> [Try it]
For this task, extract exactly the lines of the data below, from the line containing "[00:00:10.80 to 00:00:11.70]" through the last one, with pictures left out.

> [Records supplied]
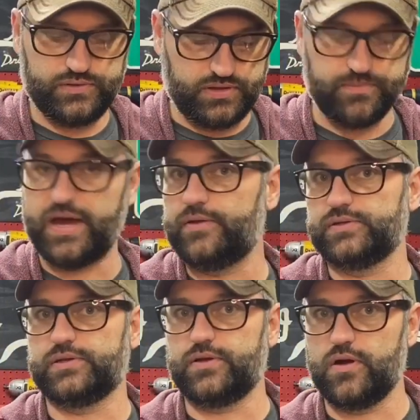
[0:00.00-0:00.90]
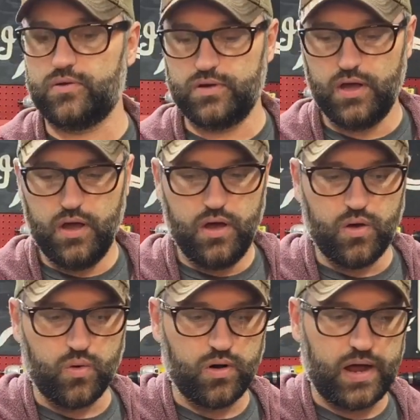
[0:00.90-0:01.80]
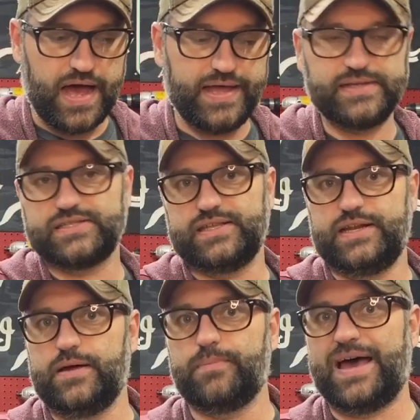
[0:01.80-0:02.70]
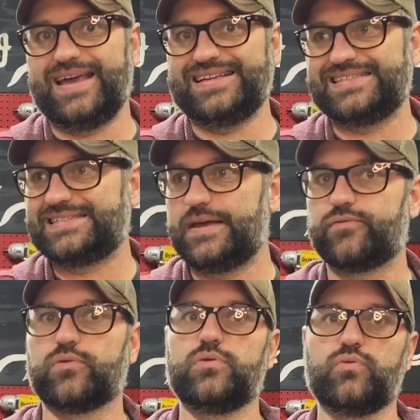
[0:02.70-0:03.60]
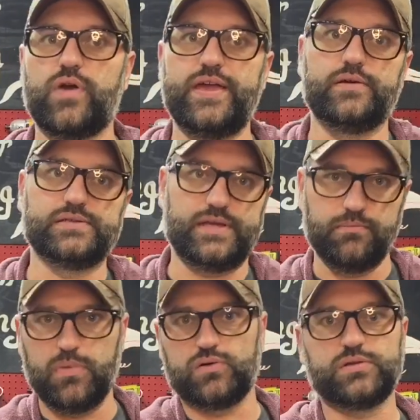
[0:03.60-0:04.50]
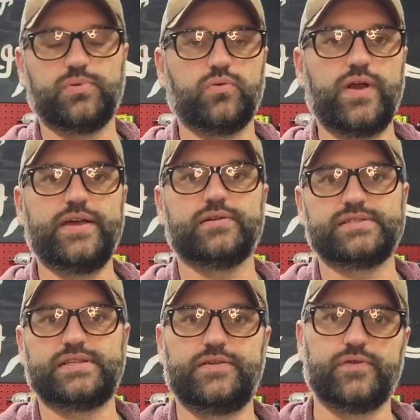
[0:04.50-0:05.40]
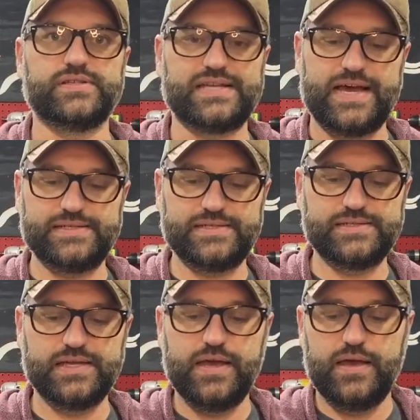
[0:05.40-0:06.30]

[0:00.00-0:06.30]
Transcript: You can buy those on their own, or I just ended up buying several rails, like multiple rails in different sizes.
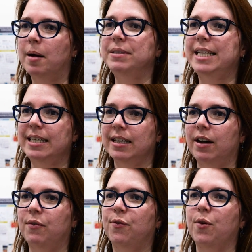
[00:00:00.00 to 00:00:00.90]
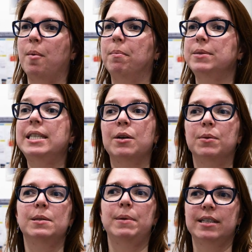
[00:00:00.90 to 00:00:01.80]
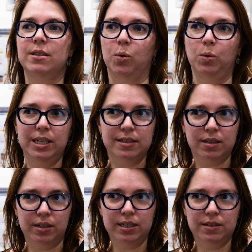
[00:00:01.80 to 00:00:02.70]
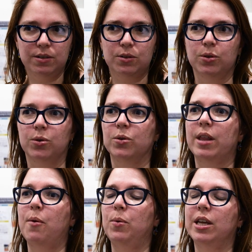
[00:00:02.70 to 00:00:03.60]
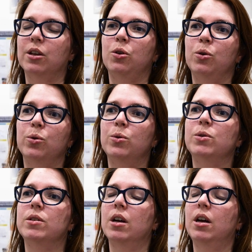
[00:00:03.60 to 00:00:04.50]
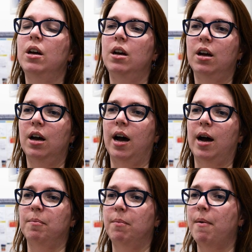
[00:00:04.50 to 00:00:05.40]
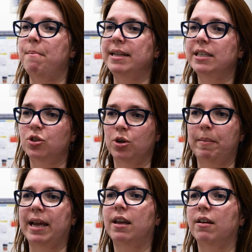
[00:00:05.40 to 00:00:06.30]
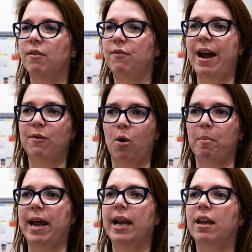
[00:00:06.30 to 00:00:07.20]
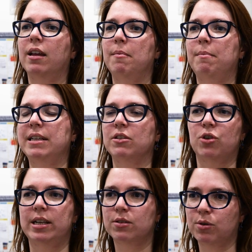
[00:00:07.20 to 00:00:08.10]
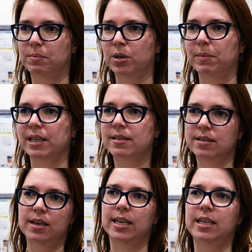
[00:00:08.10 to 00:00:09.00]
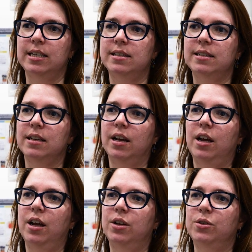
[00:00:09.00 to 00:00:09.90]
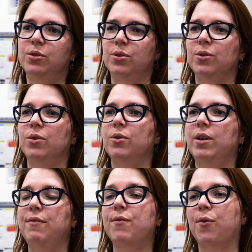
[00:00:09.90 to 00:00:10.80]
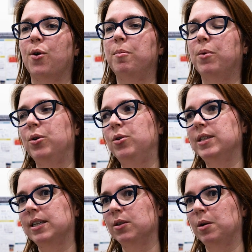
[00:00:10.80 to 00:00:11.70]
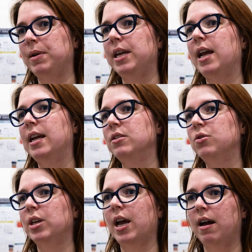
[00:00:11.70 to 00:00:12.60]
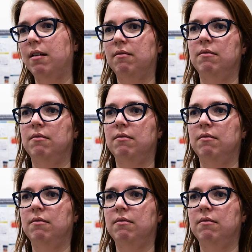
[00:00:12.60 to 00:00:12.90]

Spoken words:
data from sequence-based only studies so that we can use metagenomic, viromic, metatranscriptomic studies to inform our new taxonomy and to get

> [Result below]
[00:00:10.80 to 00:00:11.70]
[00:00:11.70 to 00:00:12.60]
[00:00:12.60 to 00:00:12.90]

Spoken words:
data from sequence-based only studies so that we can use metagenomic, viromic, metatranscriptomic studies to inform our new taxonomy and to get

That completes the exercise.